The `ctx` parameter passed to `grade()` provides:

| Field                                      | Type                       | Description                                                                                          |
| ------------------------------------------ | -------------------------- | ---------------------------------------------------------------------------------------------------- |
| `ctx.label`                                | `str \| None`              | Reference answer for the current dataset row (typically your `ground_truth` column)                  |
| `ctx.metadata`                             | `dict[str, Any] \| None`   | Per-row metadata from the dataset's optional `metadata` column. `None` when the row has no metadata. |
| `ctx.samples`                              | `dict[str, RolloutSample]` | Agent outputs keyed by sample ID                                                                     |
| `ctx.project_path`                         | `str \| None`              | Optional project path supplied by the execution harness                                              |
| `ctx.artifacts`                            | `dict[str, Any] \| None`   | Optional output JSON the grader attaches; starts as `None`                                           |
| `ctx.set_sample_reward(sample_id, reward)` | method                     | Assign a float reward to a sample                                                                    |
| `ctx.set_artifacts(artifacts)`             | method                     | Attach an optional output JSON payload (see [Artifacts](#artifacts))                                 |

<Note>
  The Grader runs whenever a dataset row has a `label` **or** `metadata`, so you can drive reward signals from metadata alone (for example, expected tool calls or per-row rubrics).
</Note>

<Note>
  `ctx.samples` is keyed by sample source ID within a single workflow execution.

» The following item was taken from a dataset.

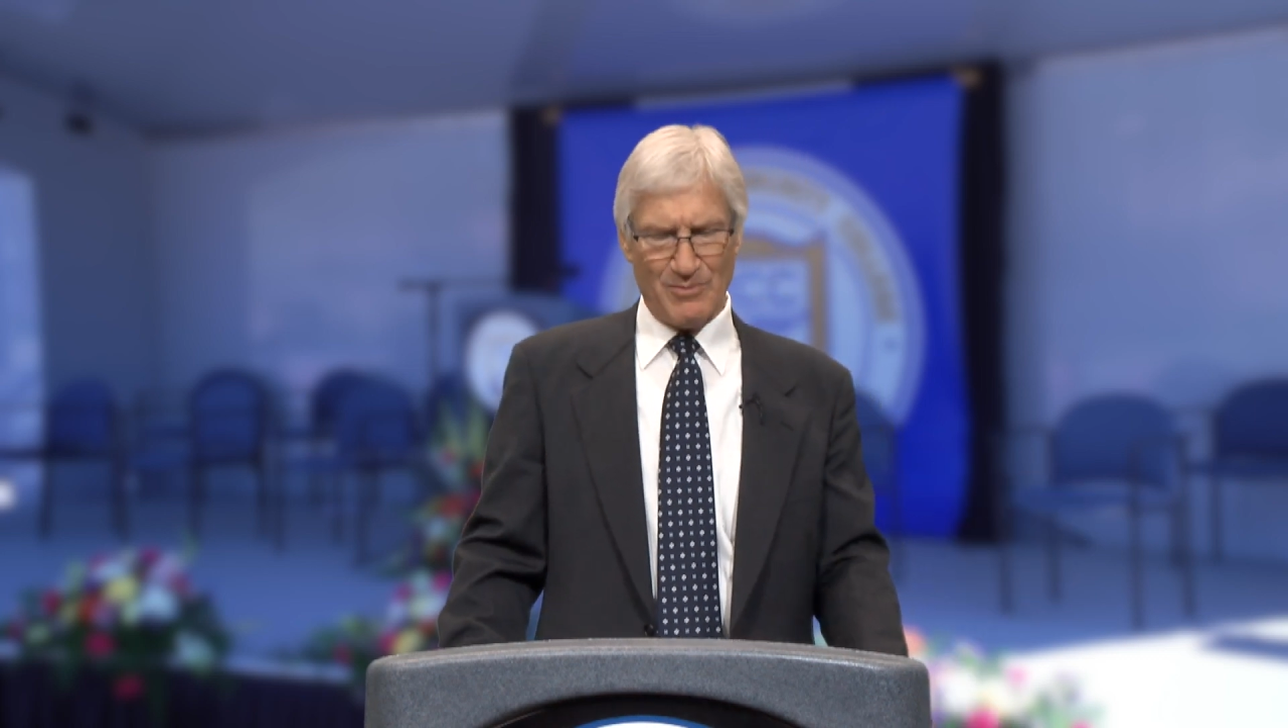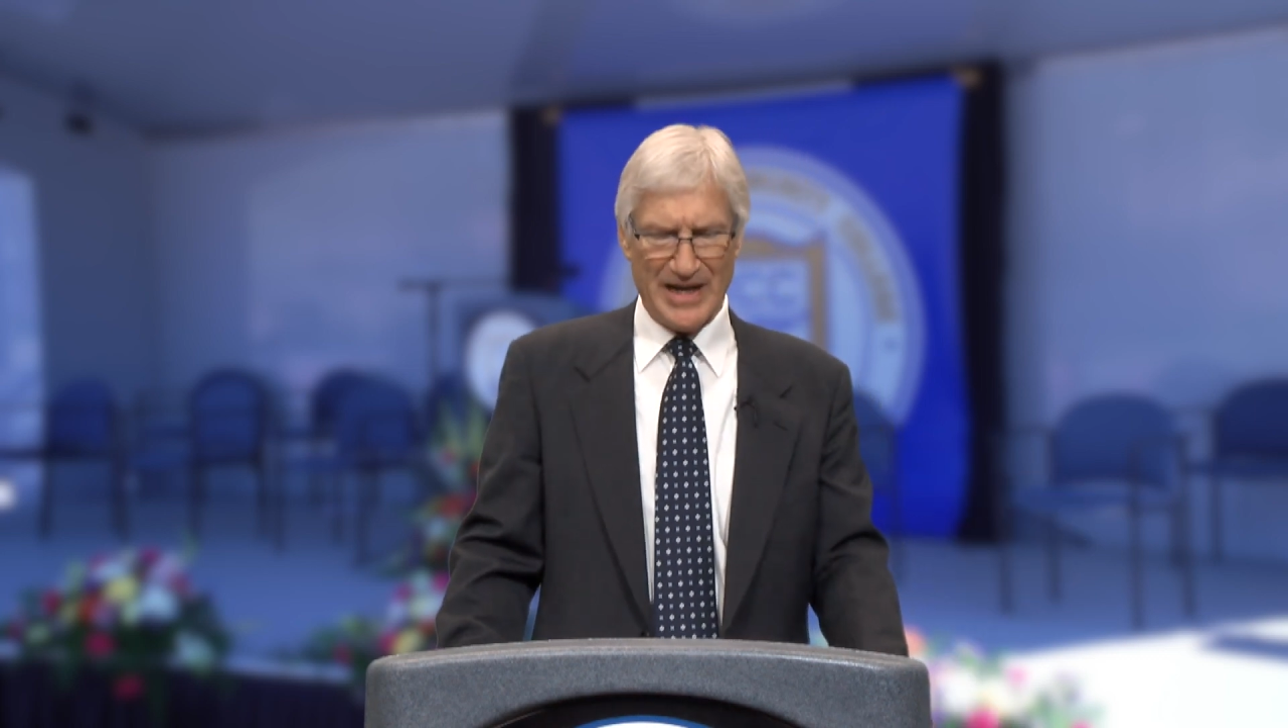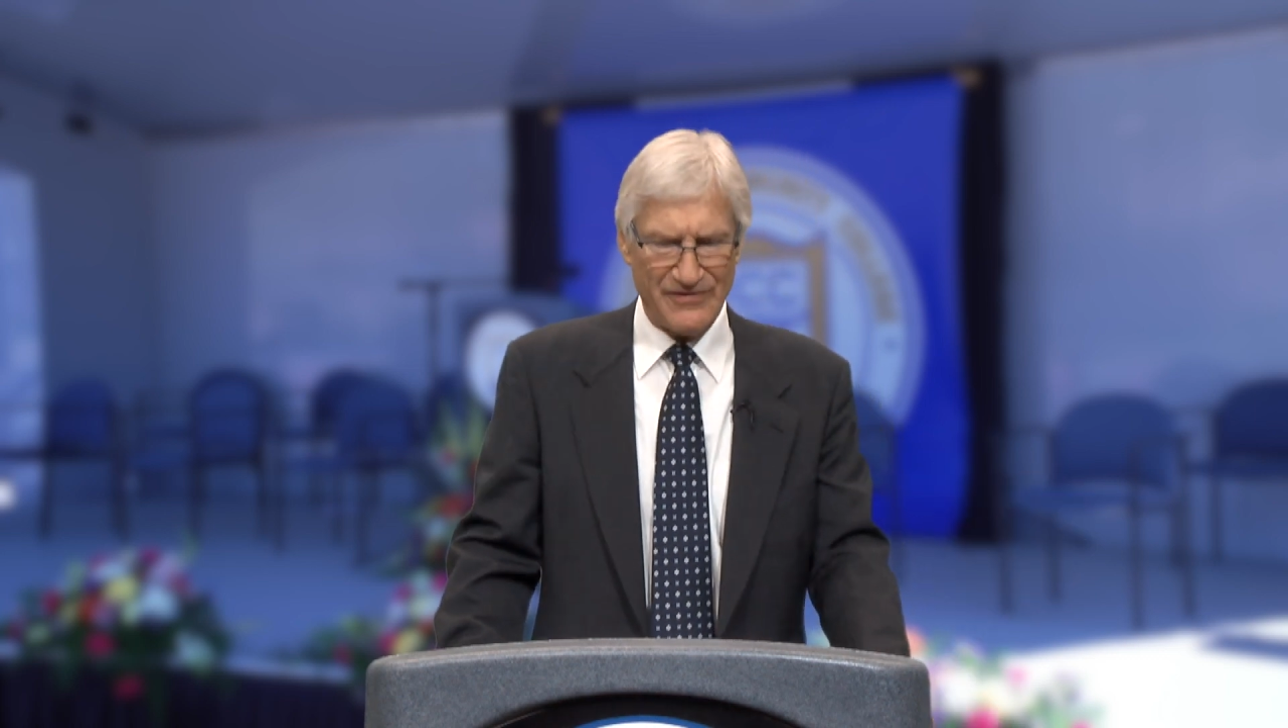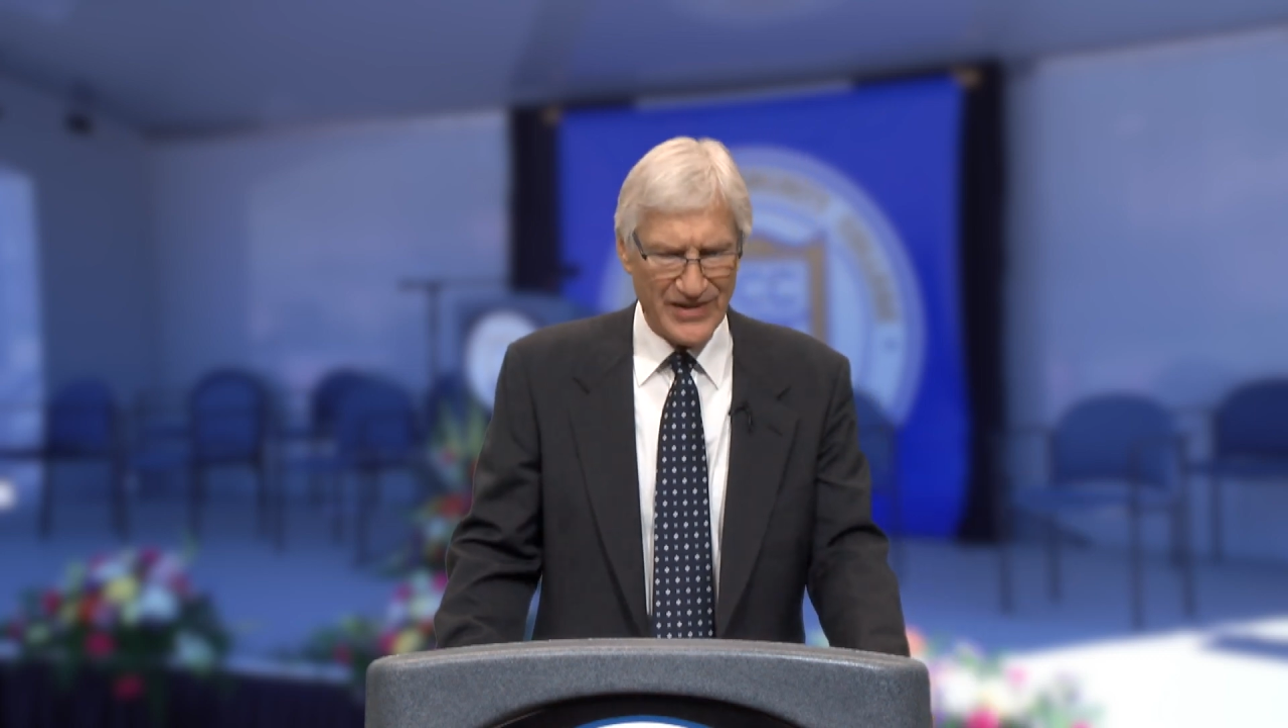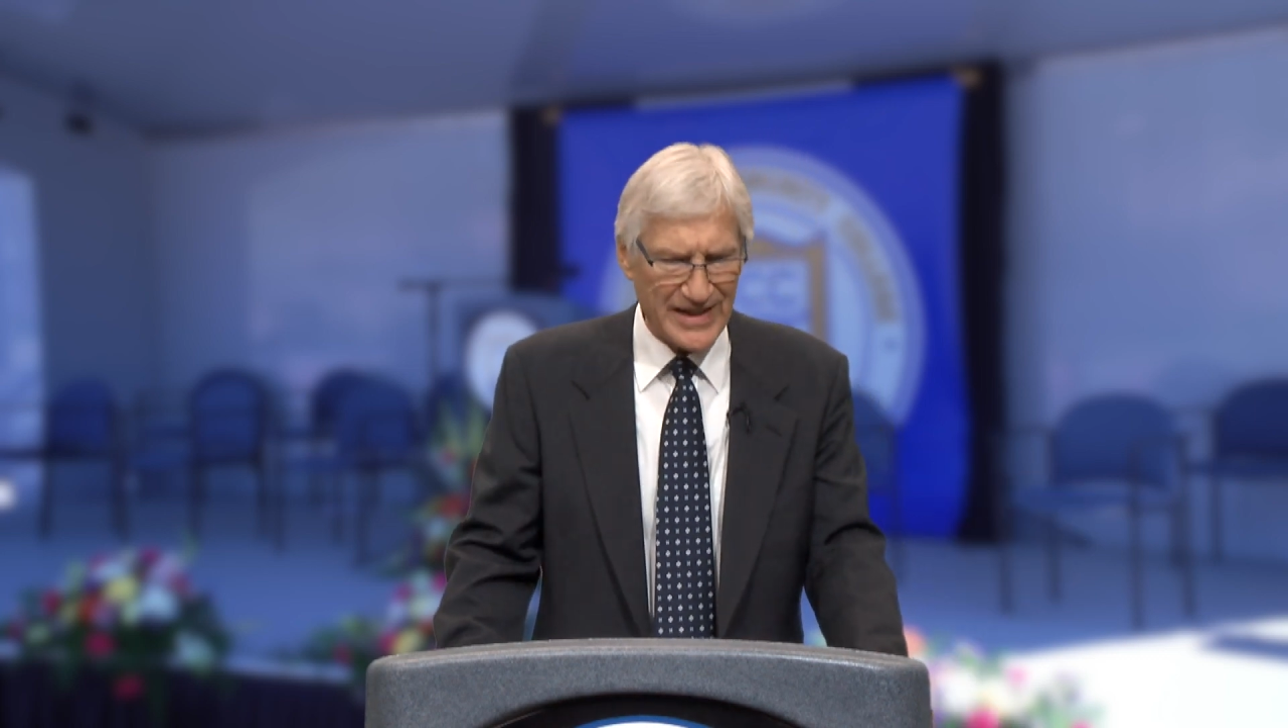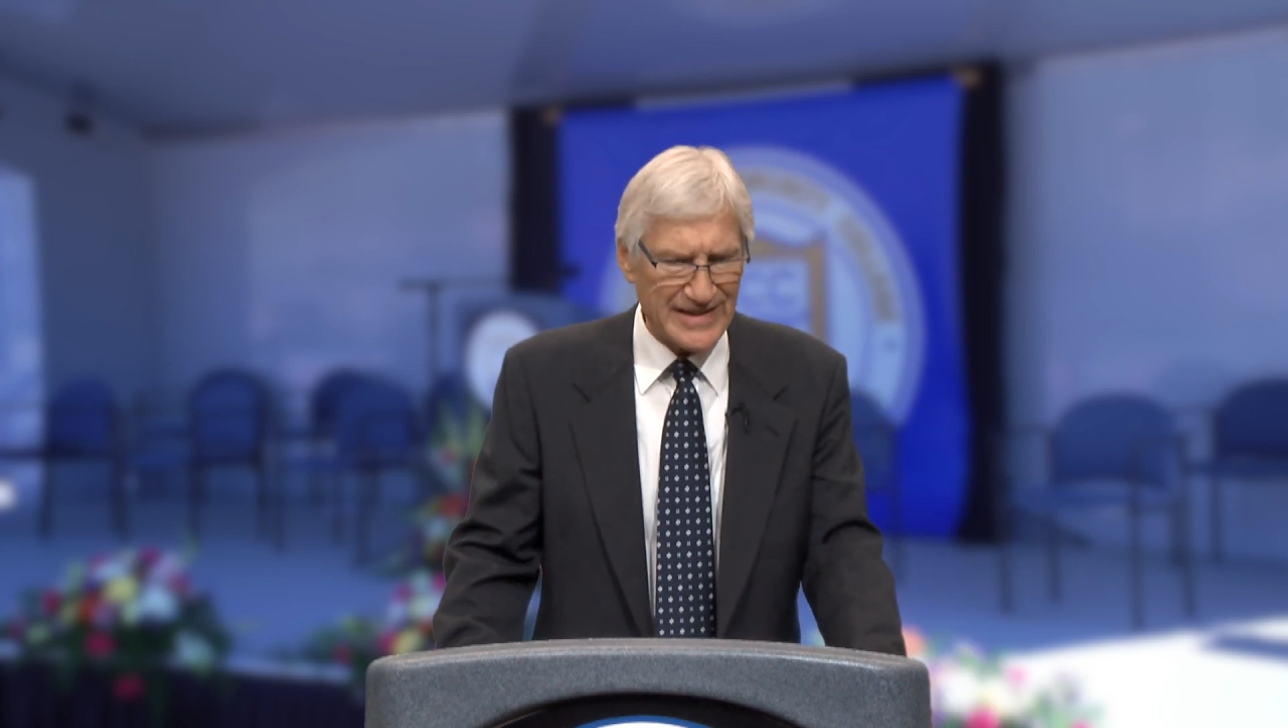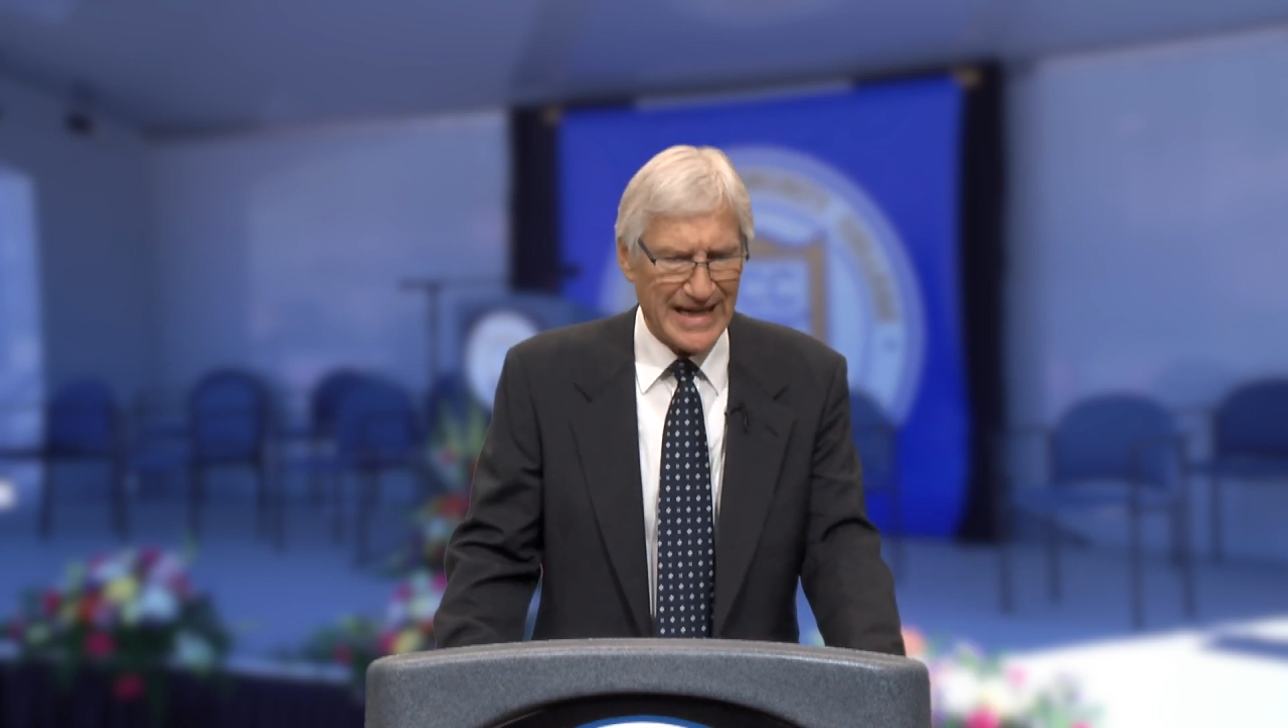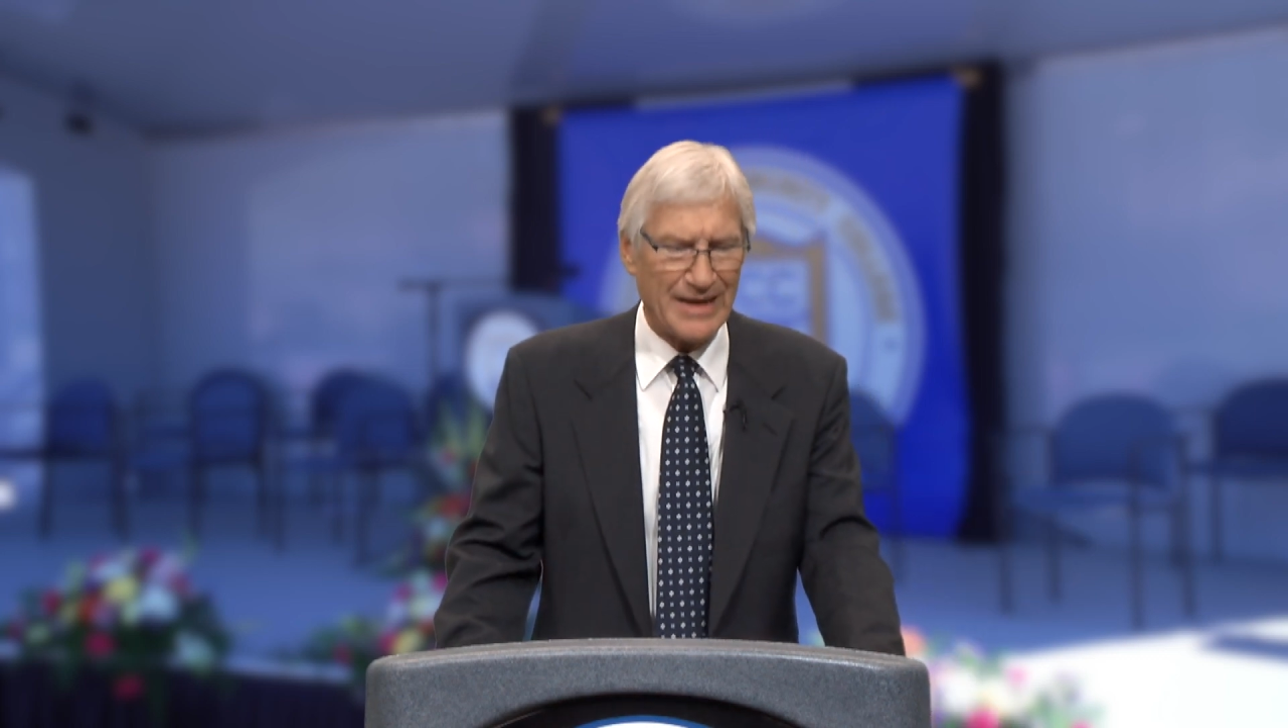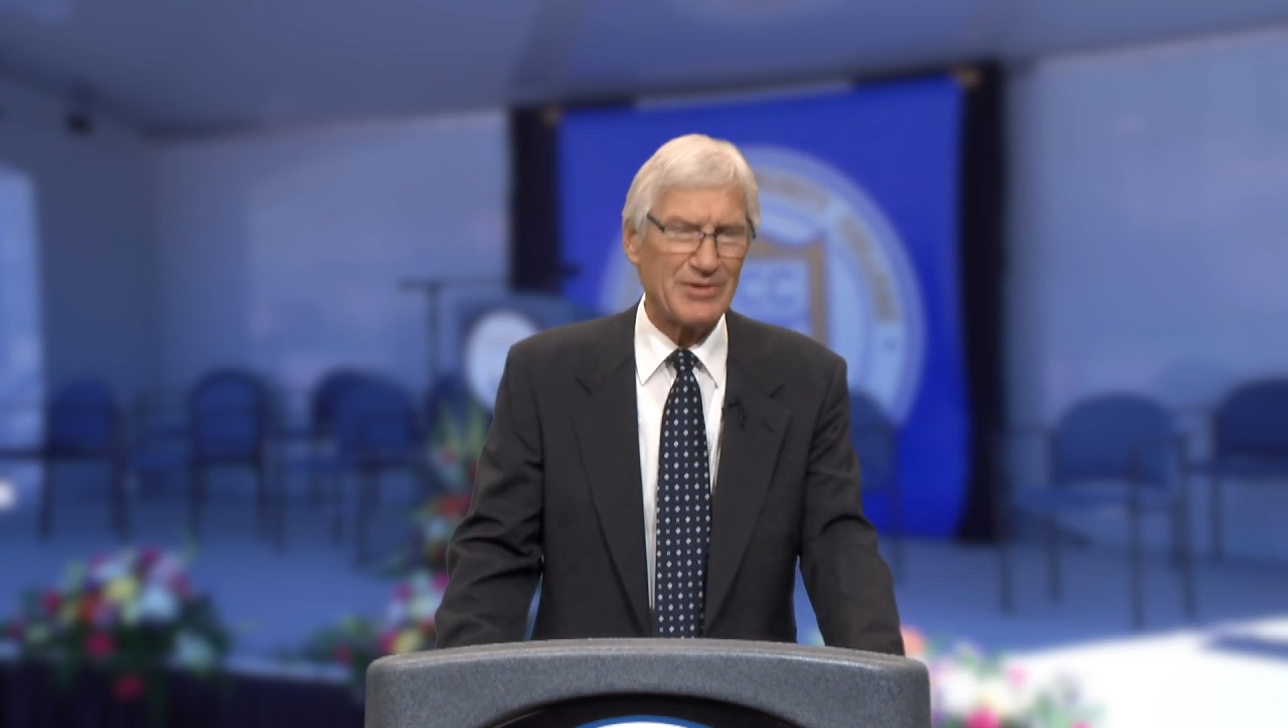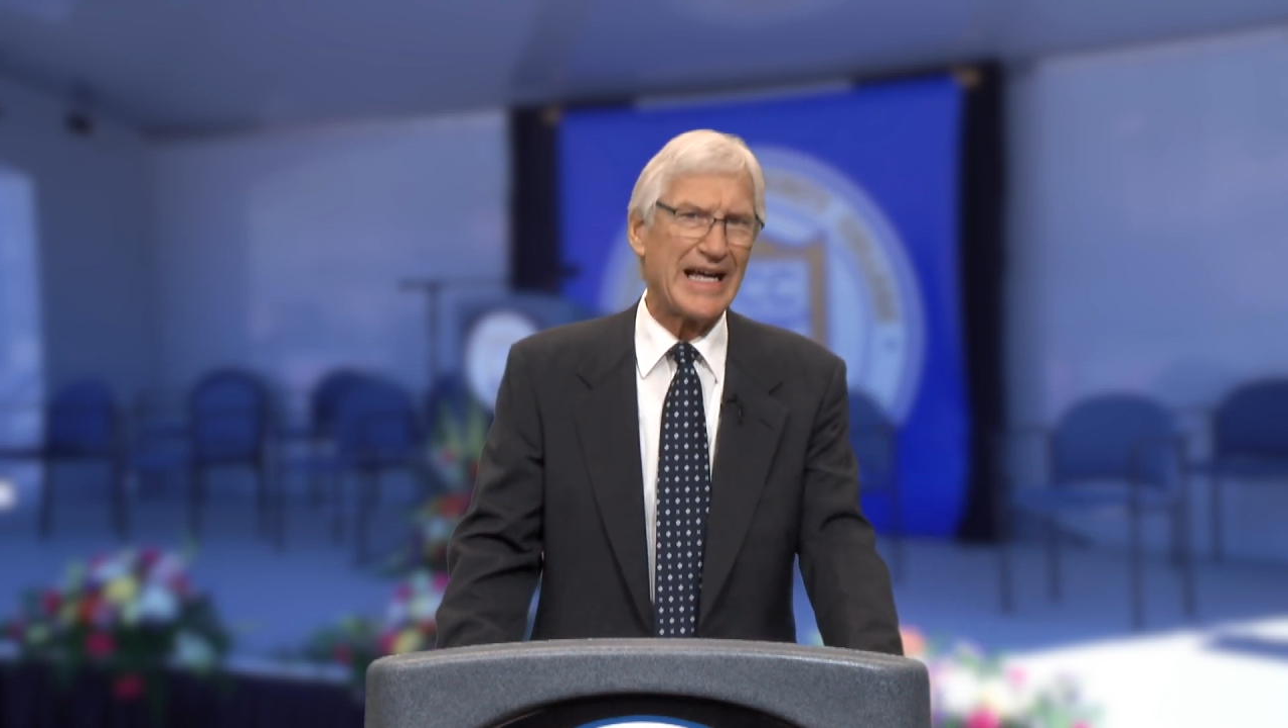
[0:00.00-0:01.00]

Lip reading: my Vietnam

With the built-in integrations, sample IDs usually come from the Strands agent name or the OpenAI Agents session name. Evaluation runs and training runs can still execute the workflow multiple times for the same prompt (`[evaluation].n` in evaluation configs, `n_samples_per_prompt` in training configs); each execution receives its own `GraderContext`.
</Note>

### `set_sample_reward`

Call `ctx.set_sample_reward(sample_id, reward)` to assign a reward to each sample. The reward should be a float — typically between 0.0 and 1.0, but any float value is accepted.

```python theme={"theme":{"light":"github-light","dark":"github-dark"},"languages":{"custom":["/languages/cli.json"]}}
ctx.set_sample_reward(sample_id, 0.85)
```

<Warning>
  `set_sample_reward` raises a `ValueError` if the `sample_id` is not found in `ctx.samples`. Always iterate over `ctx.samples.items()` to ensure you use valid sample IDs.
</Warning>

## Artifacts

`ctx.set_artifacts(artifacts)` is an optional output channel for returning structured JSON alongside rewards — judge explanations, IDs, or pointers to larger traces the frontend can render. Use it when reward alone doesn't capture why you scored a sample the way you did. Skip the call and nothing changes on the wire; existing callbacks stay byte-identical.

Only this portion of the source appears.